Já o erro de Burgess é mais difícil de levar à conta de retórica. O Alex de A
Clockwork Orange reaparece em 1985 sob a forma de um gang juvenil
particularmente violento que acolhe e protege Bev Smith em troca de lições de
História, Latim e Grego. Faz rir a ideia dum bando de skinheads ou equivalente a
interessar-se pela cultura clássica, mas Burgess justifica esta implausibilidade
pela irreverência e pela revolta "naturais" na adolescência: se a autoridade proíbe
o ensino da História, das línguas clássicas e da língua materna na sua norma
culta, então a oposição dos jovens à autoridade levá-los-á a procurar o que lhes é
proibido.
Hélas, não foi isto que aconteceu nos últimos trinta anos. É verdade que certas
tribos urbanas, como os "góticos" ou os "emos", dão alguns sinais de ter
consciência da falta de alguma coisa essencial na herança que nos preparamos
para lhes deixar; mas não sabem que coisa é essa, e muito menos lhes passa pela
cabeça que possa ter alguma coisa a ver com o ensino da História ou do Latim.

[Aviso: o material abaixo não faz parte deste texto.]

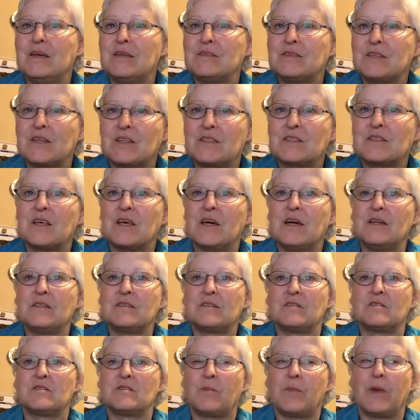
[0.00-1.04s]

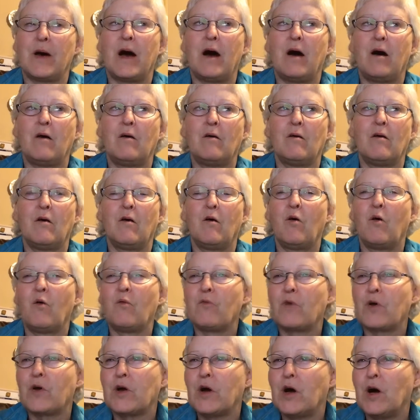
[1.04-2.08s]
Success is about
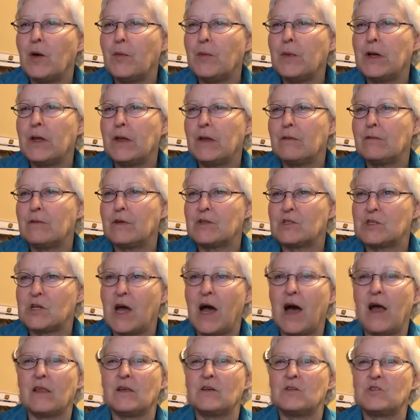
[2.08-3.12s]
overcoming the
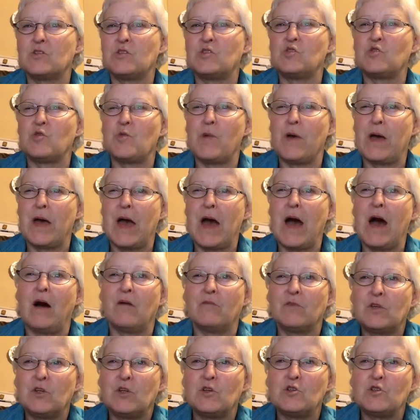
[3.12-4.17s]
challenges you may
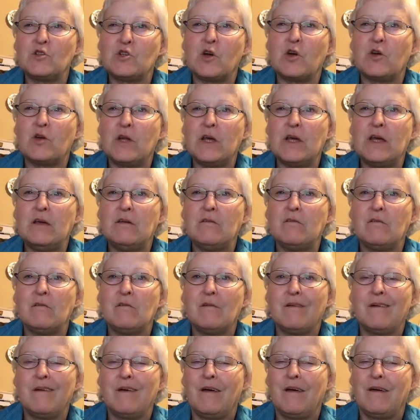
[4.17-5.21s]
have in your journey
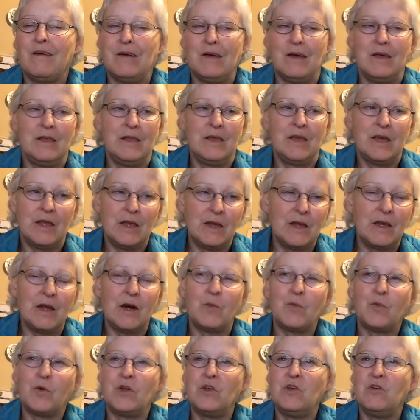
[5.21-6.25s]
and getting
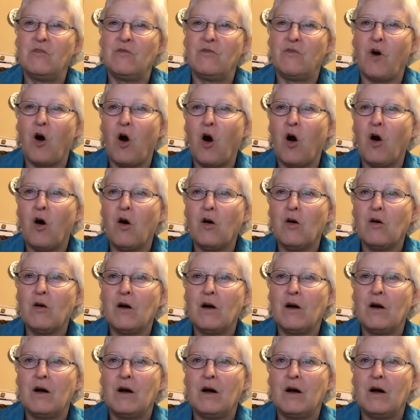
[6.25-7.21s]
up when you fall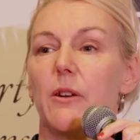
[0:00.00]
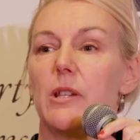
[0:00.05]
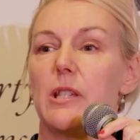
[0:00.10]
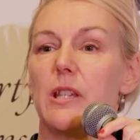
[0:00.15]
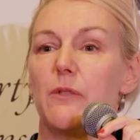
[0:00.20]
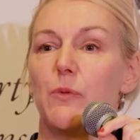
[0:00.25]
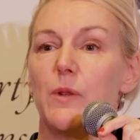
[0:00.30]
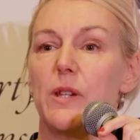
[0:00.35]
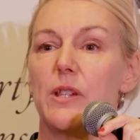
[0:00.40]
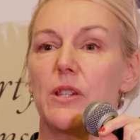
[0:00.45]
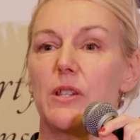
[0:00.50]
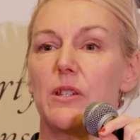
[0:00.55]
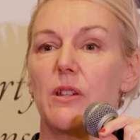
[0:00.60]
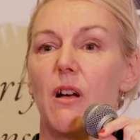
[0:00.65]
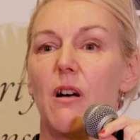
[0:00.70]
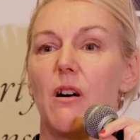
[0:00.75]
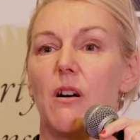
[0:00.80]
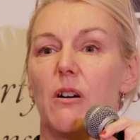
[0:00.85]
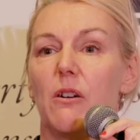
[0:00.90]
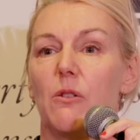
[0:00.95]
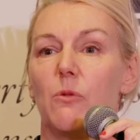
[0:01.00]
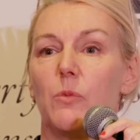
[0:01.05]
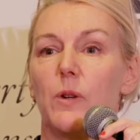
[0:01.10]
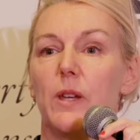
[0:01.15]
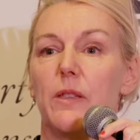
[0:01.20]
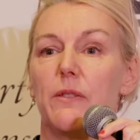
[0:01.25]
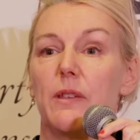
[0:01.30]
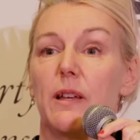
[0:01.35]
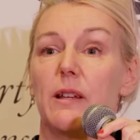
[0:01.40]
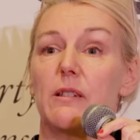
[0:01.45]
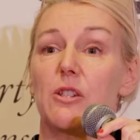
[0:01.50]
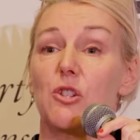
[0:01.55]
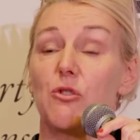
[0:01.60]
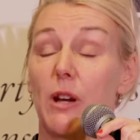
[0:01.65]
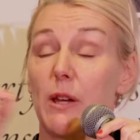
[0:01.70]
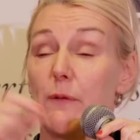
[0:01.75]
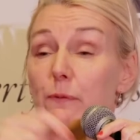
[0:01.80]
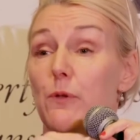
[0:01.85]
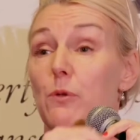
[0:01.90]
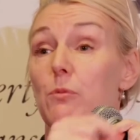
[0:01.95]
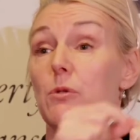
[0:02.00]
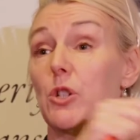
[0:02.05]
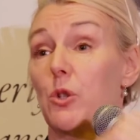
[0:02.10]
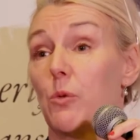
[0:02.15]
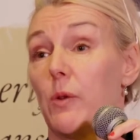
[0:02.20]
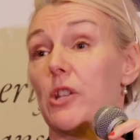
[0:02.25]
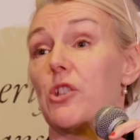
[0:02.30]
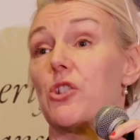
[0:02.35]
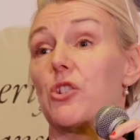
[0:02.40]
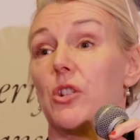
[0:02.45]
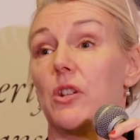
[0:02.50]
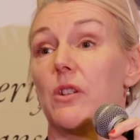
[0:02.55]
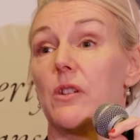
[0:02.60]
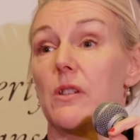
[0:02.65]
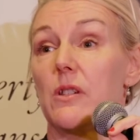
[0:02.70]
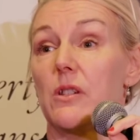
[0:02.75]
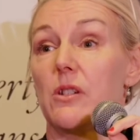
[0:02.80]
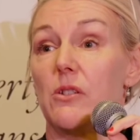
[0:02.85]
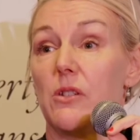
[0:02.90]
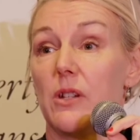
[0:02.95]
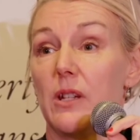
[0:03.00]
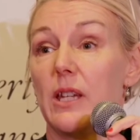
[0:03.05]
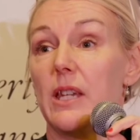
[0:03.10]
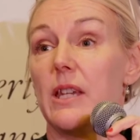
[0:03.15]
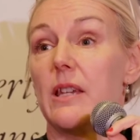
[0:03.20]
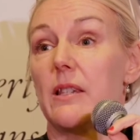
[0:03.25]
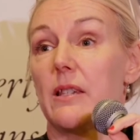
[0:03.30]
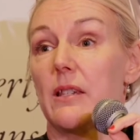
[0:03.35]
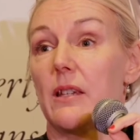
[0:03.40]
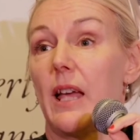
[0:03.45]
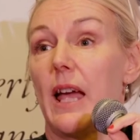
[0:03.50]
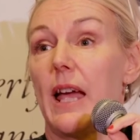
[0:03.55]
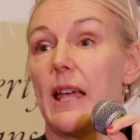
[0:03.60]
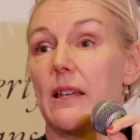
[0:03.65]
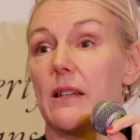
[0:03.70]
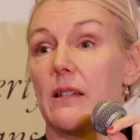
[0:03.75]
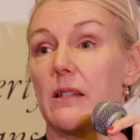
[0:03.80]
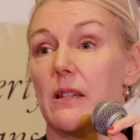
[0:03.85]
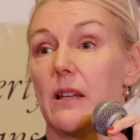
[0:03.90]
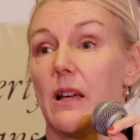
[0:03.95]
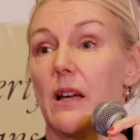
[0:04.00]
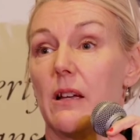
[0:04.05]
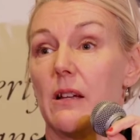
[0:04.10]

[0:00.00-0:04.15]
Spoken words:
is if we start with straightforward questions to Denise and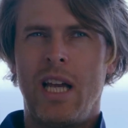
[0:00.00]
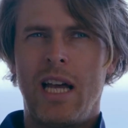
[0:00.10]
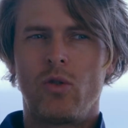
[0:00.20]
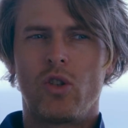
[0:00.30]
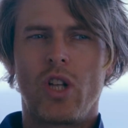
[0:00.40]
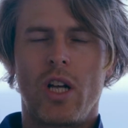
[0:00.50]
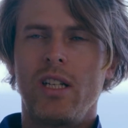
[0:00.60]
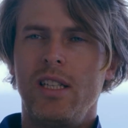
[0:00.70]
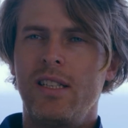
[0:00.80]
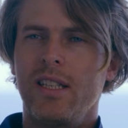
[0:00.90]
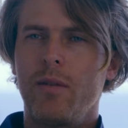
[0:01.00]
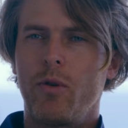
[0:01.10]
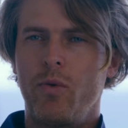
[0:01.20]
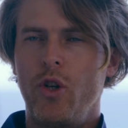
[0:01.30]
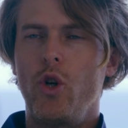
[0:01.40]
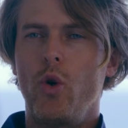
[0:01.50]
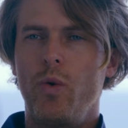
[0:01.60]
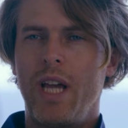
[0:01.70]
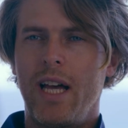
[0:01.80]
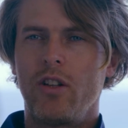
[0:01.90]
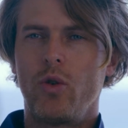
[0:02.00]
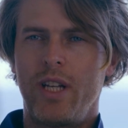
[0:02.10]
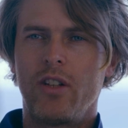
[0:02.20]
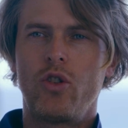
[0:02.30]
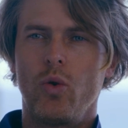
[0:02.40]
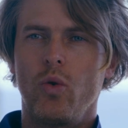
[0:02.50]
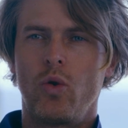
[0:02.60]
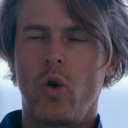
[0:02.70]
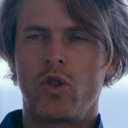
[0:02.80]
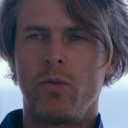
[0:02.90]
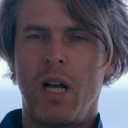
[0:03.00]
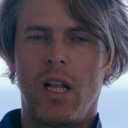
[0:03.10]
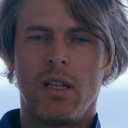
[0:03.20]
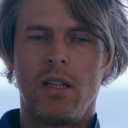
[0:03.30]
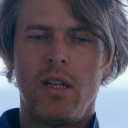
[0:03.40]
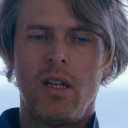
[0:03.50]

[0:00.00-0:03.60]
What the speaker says: had to start it easy there, but we knew we had to get to Cozumel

Mais grave ainda: o populismo anti-elitista e anti-intelectual que Burgess temia
acima de tudo veio-nos, não pela mão dos sindicatos, mas pela mão daqueles de
quem ele esperava protecção. O apelo à rebeldia, ao individualismo, à mudança
rápida, à ruptura com o passado, vem-nos hoje, como mostra Thomas Frank
em One Market under God, já não da contra-cultura dos anos sessenta, mas sim
da publicidade com que as grandes empresas inundam os media. Os bilionários
já não são uma elite gananciosa e exploradora: usam jeans, comem hamburgers e
são vítimas, como qualquer pessoa vulgar, da perseguição que lhes move uma
casta privilegiada, snob, elitista, intelectual e académica que tem a veleidade de
"saber mais que os mercados" e não aceita submeter-se a eles com a mesma
confiança simples e cega com que um bom muçulmano se submete a Allah.
E assim se restaura a luta de classes: do lado dos oprimidos vemos Bill Gates, de
braço dado com o nosso vizinho do lado: se não os une a condição económica,
une-os a condição de "homens simples" a fé comum num catecismo (orwelliano
que baste) que afirma, entre outras coisas, que a verdadeira prosperidade está em
trabalhar cada vez mais por cada vez menos dinheiro e que a verdadeira igualdade
é a desigualdade extrema. Do lado dos opressores estão todos os que se atrevem
a pôr em dúvida estas verdades sagradas; e em representação destes
"privilegiados" surgem, em primeiro plano, os professores e os académicos.

Nota: Durante os longos dias que demorei a escrever este texto, não deixei de
acompanhar os textos a todos os títulos notáveis que o Ramiro Marques tem
estado a publicar no ProfEducação, nomeadamente a série "Há um plano para
imbecilizar as novas gerações" Não é paranóia: há mesmo esse plano. Espero
que a leitura ou releitura dos livros que aqui comento ajude a clarificar as
estratégias de marketing político que o apoiam.